→ **How to complete this task**
The expected output is the full set of entries, printed exactly, without pictures.

→ **Dataset entries**
▬▬▬▬▬▬
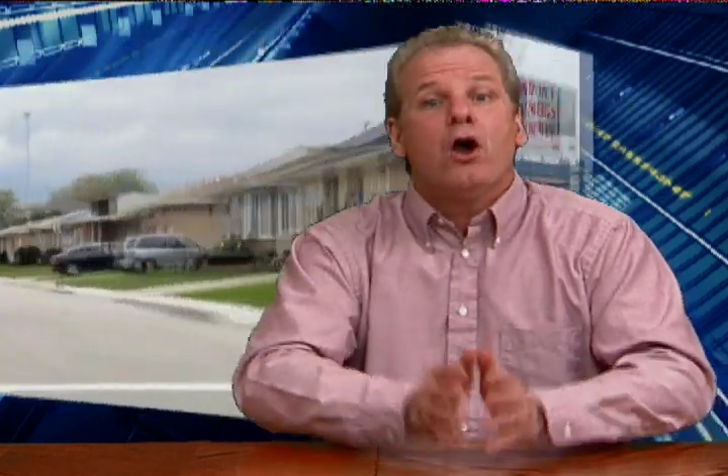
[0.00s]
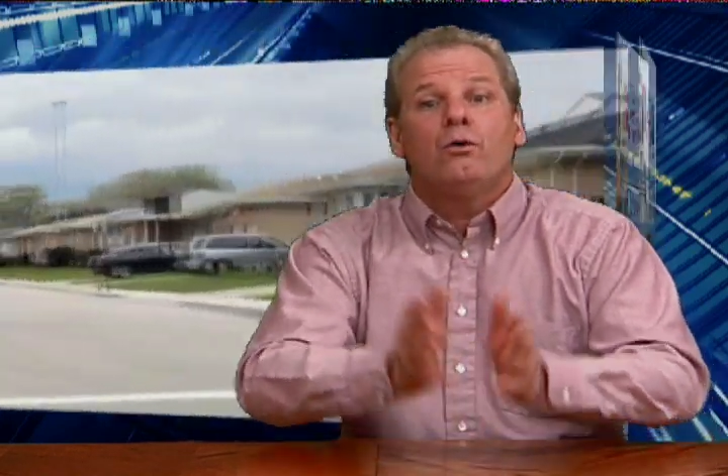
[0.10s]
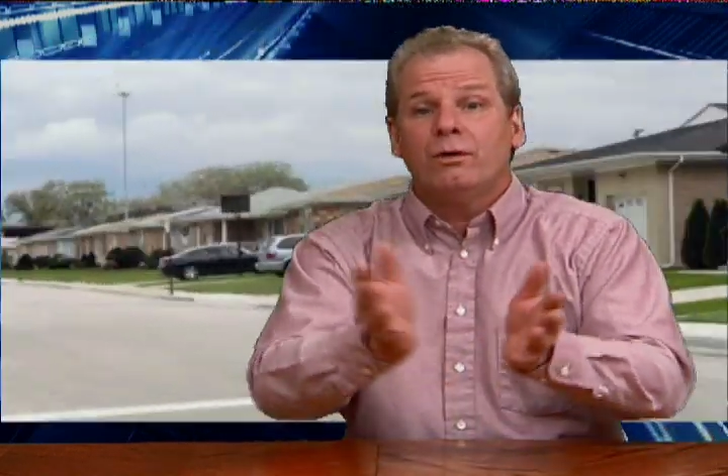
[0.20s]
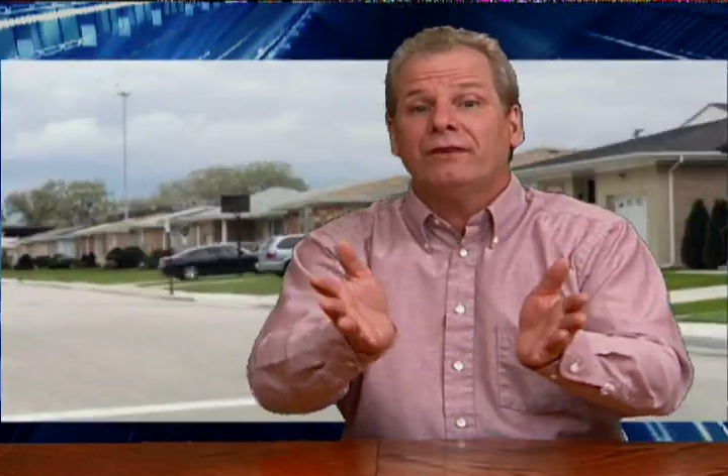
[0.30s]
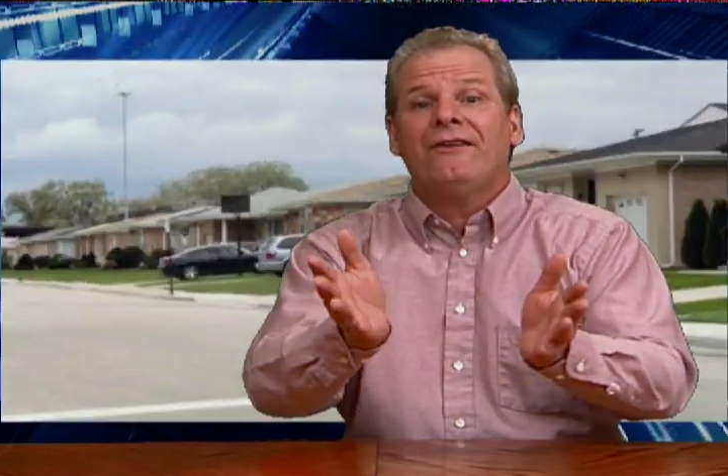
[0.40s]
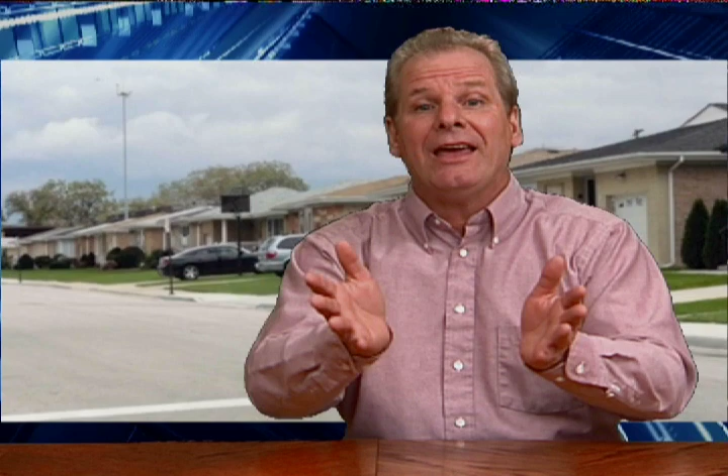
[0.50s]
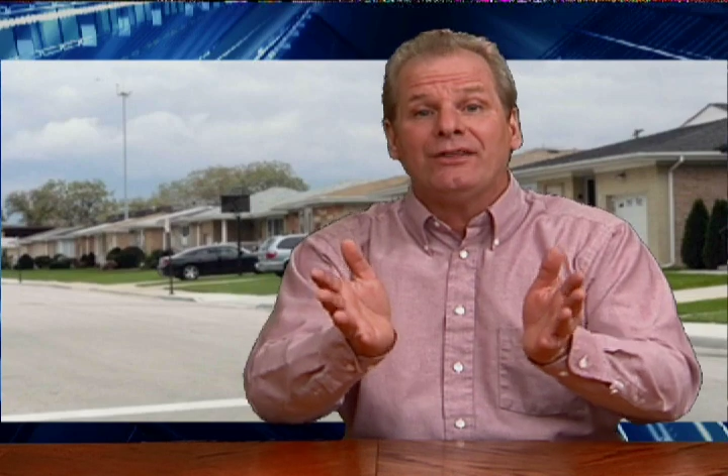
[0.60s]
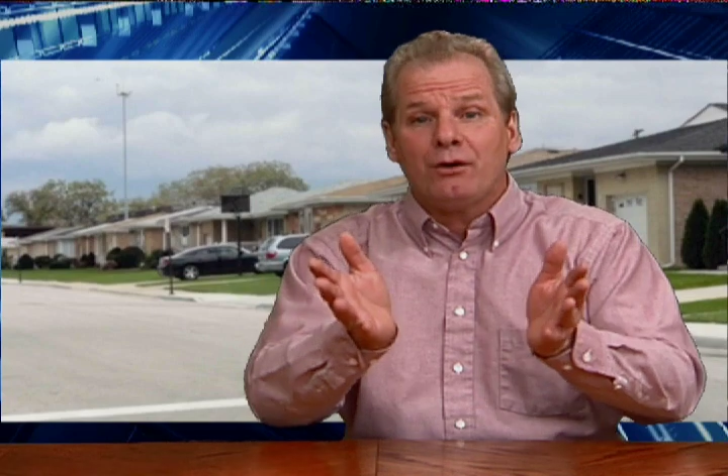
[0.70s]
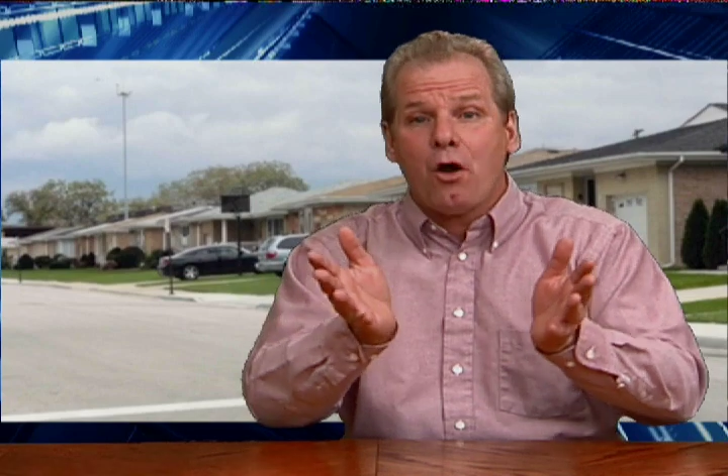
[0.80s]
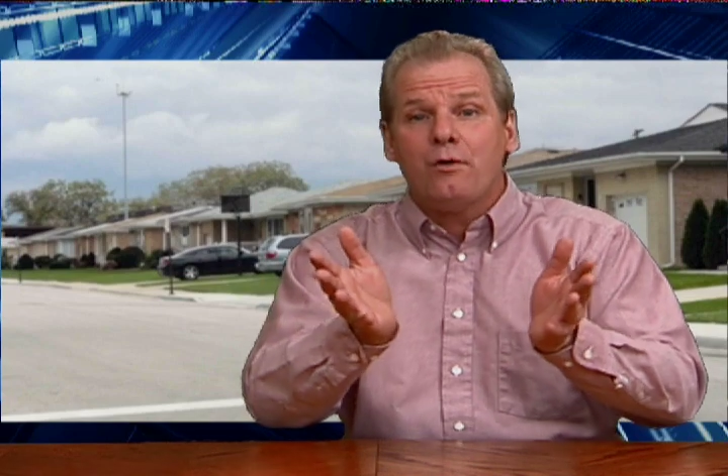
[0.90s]
who would have
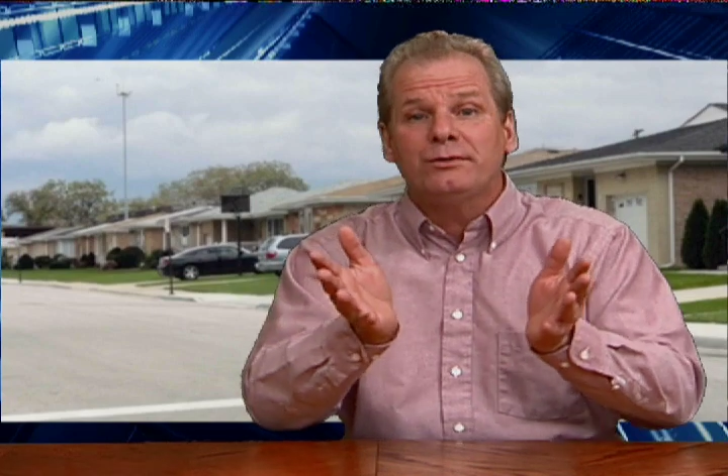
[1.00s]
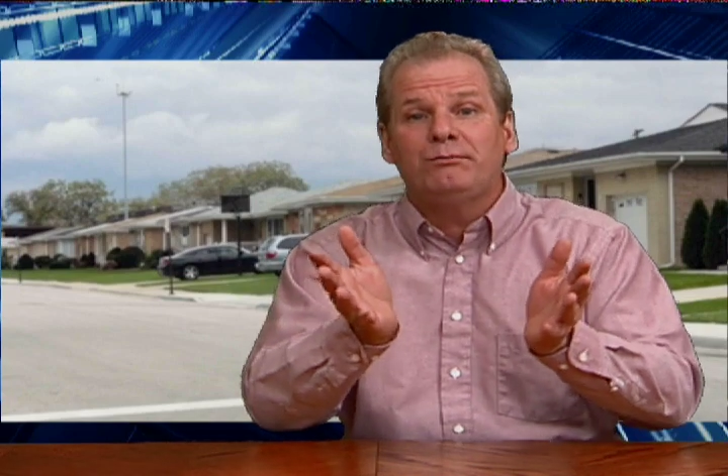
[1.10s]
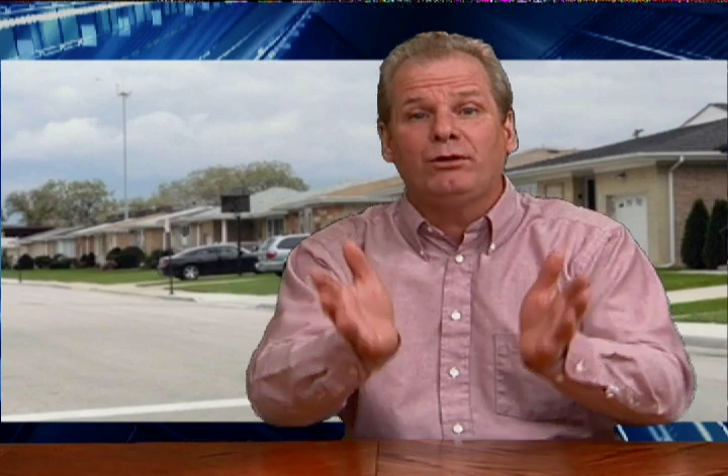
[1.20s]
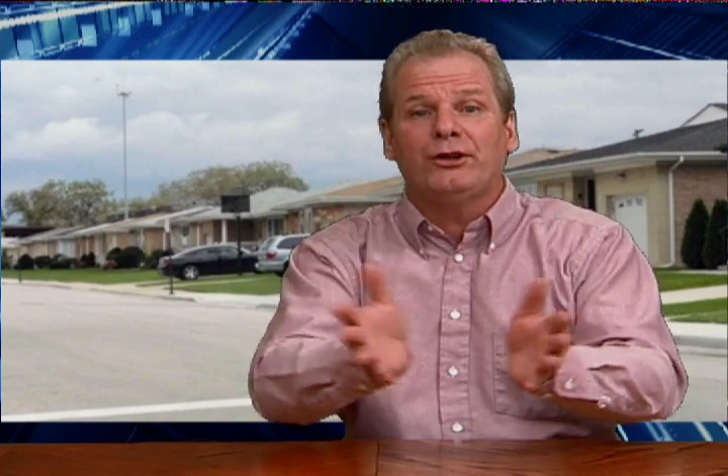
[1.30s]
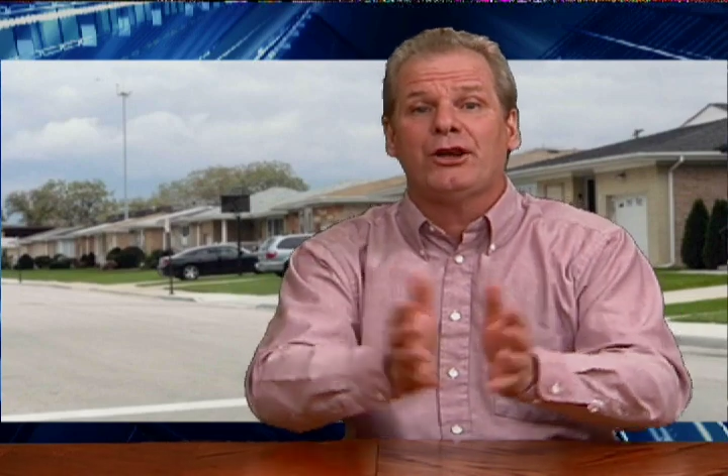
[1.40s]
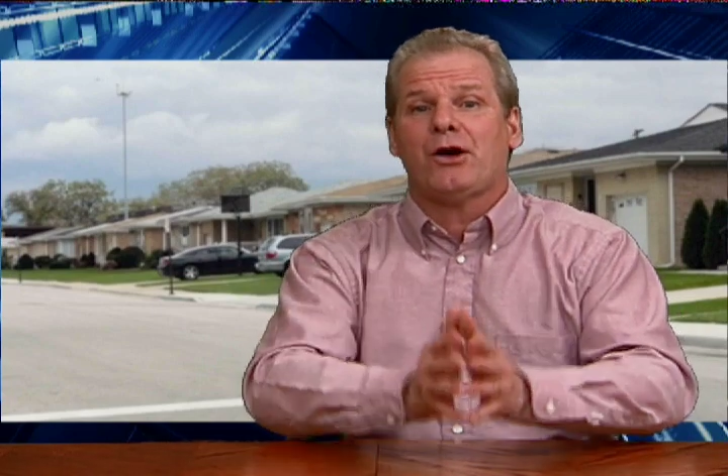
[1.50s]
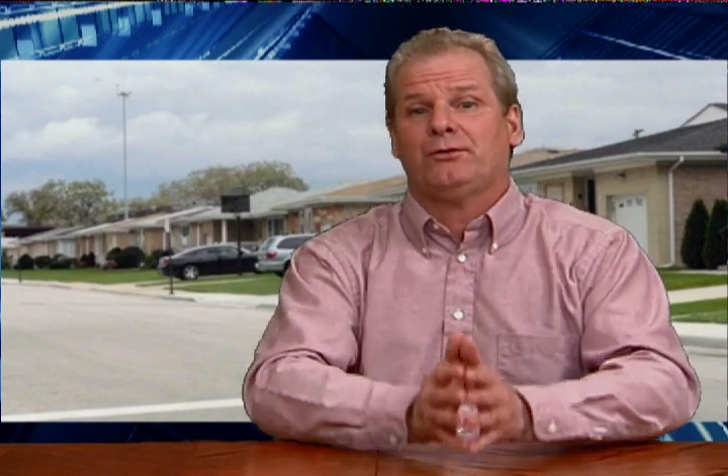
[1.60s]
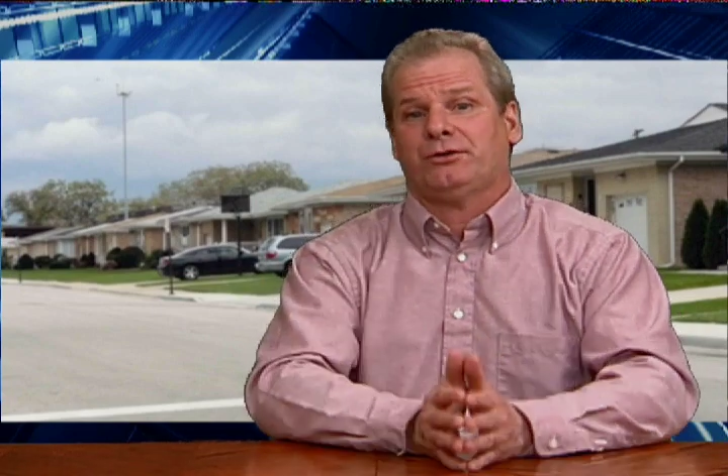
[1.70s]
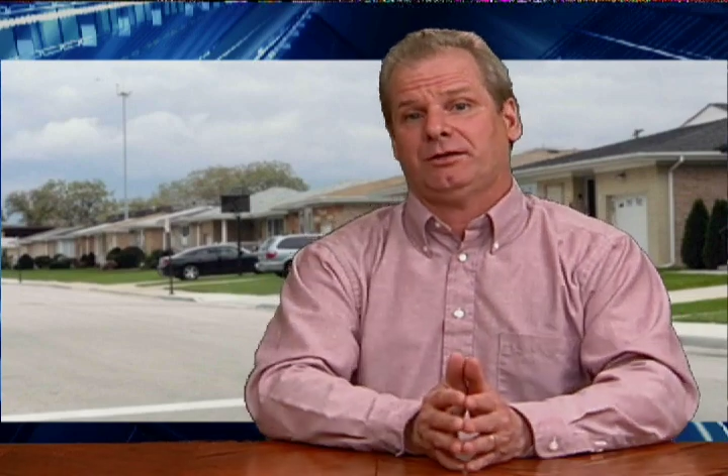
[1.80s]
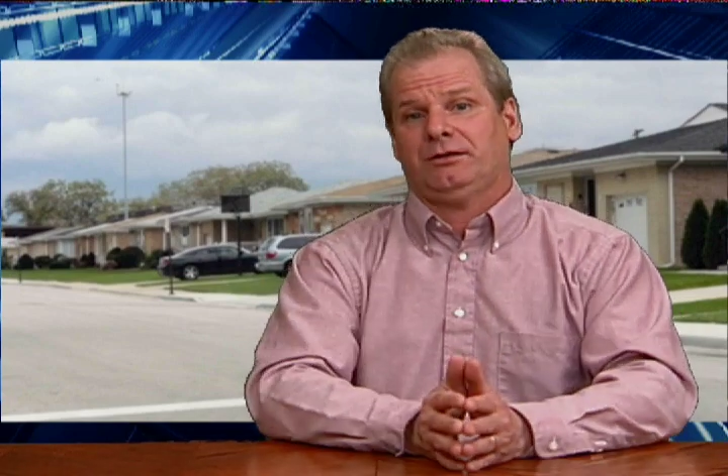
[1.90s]
had their homes
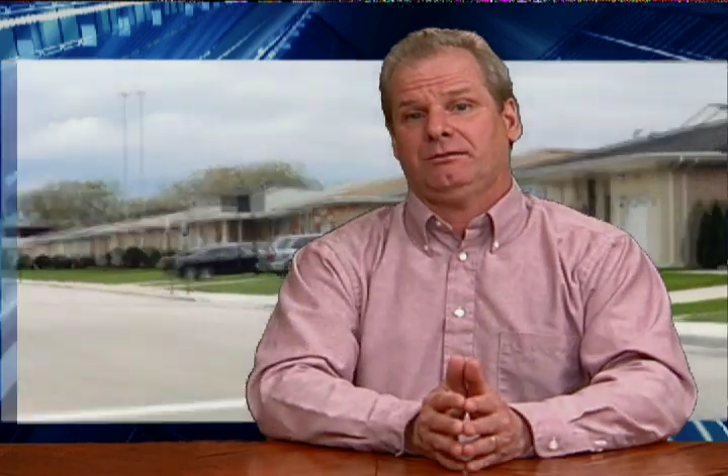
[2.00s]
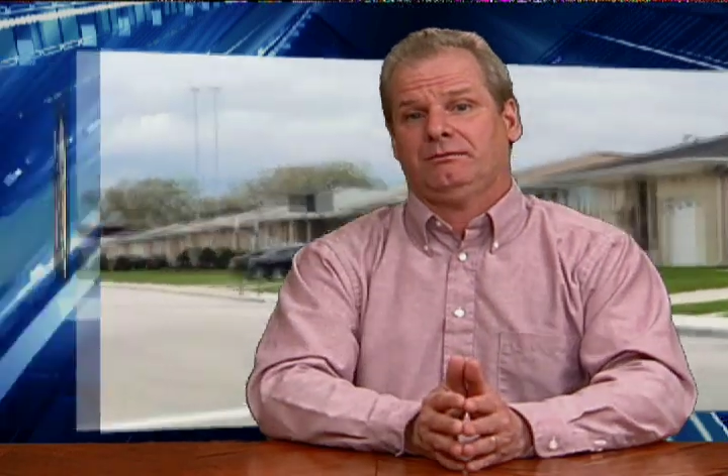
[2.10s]
bulldozed.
▬▬▬▬▬▬
→ **Solution for this task**
[0.00s]
[0.10s]
[0.20s]
[0.30s]
[0.40s]
[0.50s]
[0.60s]
[0.70s]
[0.80s]
[0.90s]
who would have
[1.00s]
[1.10s]
[1.20s]
[1.30s]
[1.40s]
[1.50s]
[1.60s]
[1.70s]
[1.80s]
[1.90s]
had their homes
[2.00s]
[2.10s]
bulldozed.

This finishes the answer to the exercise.